These cited examples highlight the incredible inefficiency of the interpreter: it takes about a second to flip a string with 27 characters, and about a minute to parse a small Wasm binary with compiled wat2wasm. While there is most likely room for improvement, the Hoon code serves first and foremost as a formal specification of a deterministic Wasm VM, translated from the mix of pseudocode and mathematical formulas to a tightly-specified language. This specification would then serve for the verification of jet correctness.

5 Jetting

To jet the interpreter, the gate written in Hoon must be paired with a code in C that must be extensionally equivalent to the Hoon code. In that sense function definition in Hoon would act as a formal mathematical specification of what the interpreter returns, while C code would act as the actual implementation of Wasm runtime by arriving to the same conclusion as Hoon code but faster.

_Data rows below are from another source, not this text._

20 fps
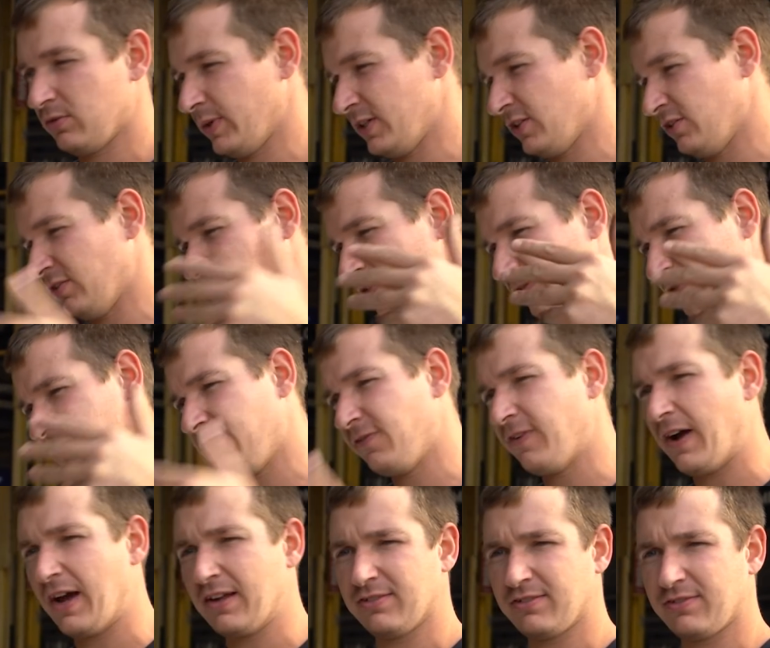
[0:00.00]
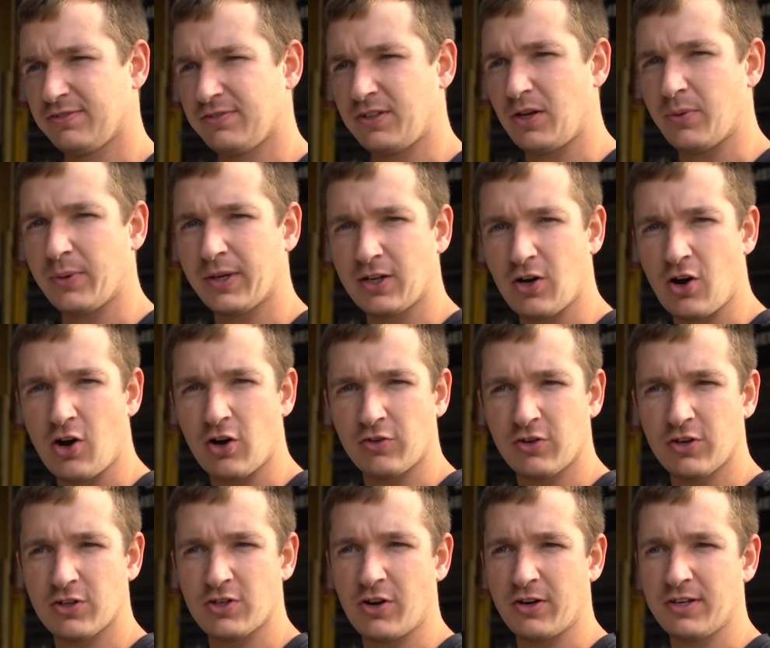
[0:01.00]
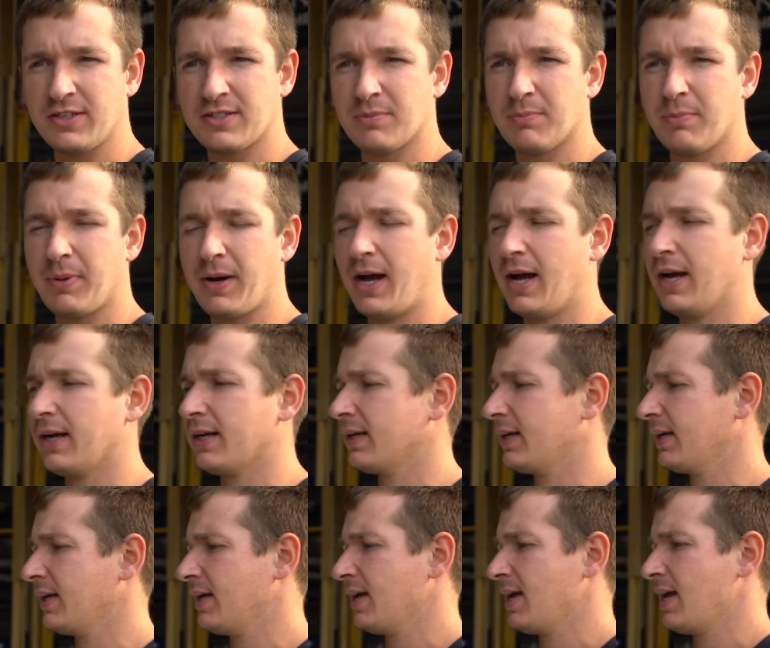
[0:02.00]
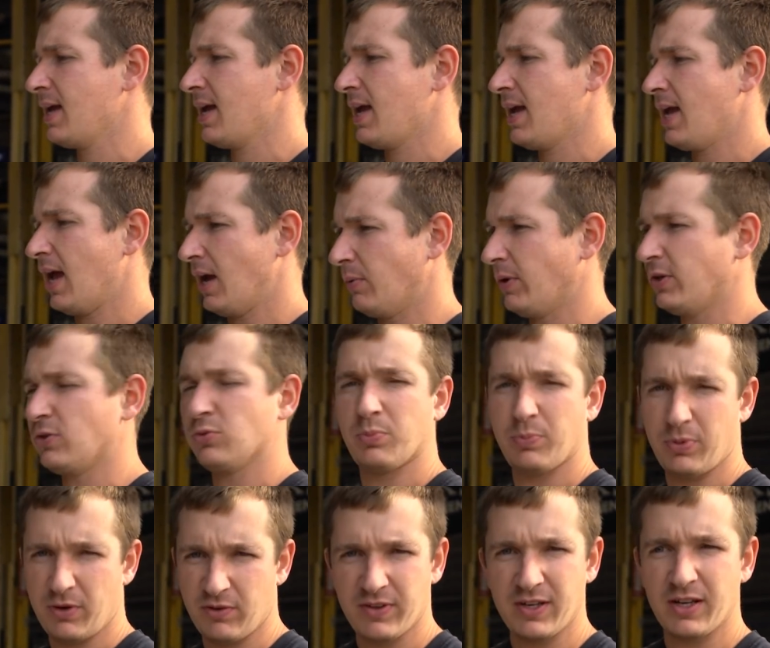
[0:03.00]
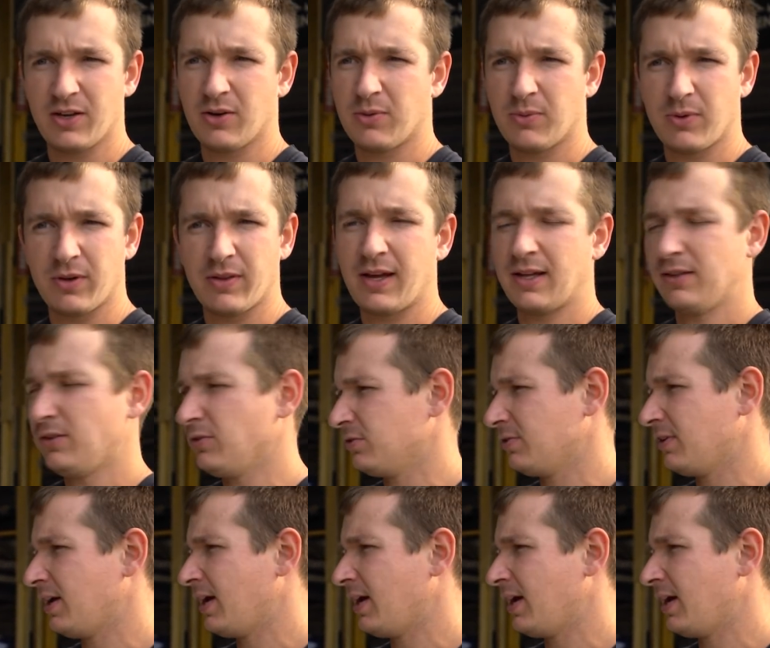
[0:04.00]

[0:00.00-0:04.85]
which is a fast flowing corner at Donington Park, which we'll put a video of what that looks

The purpose of the Hoon specification is then to provide a test bed for verifying correctness of the interpreter, either by testing or formal analysis of both programs via e.g. the K verification framework (cf. runtimeverification/ knock, ~bithex-topnym (2023)).

Since Wasm is a portable language for a state machine, each invocation of a function from a Wasm module would either return a successful result with returned values and an updated state, or some flavor of failure (trap or blocking on unresolved external request, e.g. function call of an imported function). This gives us several possible strategies for jetting:

  1. Have a bespoke Wasm interpreter in C that operates on nouns, and jet invoke gate.
  2. Use an established Wasm runtime in C, and add serializer/deserializer to the jet, to convert Hoon representation of the module state to a representation in C and vice versa, and jet invoke gate.
  3. Use an established Wasm runtime in C, and add serializer/deserializer to the Hoon specification, and use a representation of state close to the one in C as input and output in Hoon invoke gate, and jet invoke gate.
  4. Don’t jet the ++invoke gate at all. Instead, have a higher level function that executes a series of operations on a module and doesn’t return the entirety of Wasm module state. Hoon specification of this function would use the Wasm interpreter in Hoon, and the jetting code in C would use Wasm runtime in C.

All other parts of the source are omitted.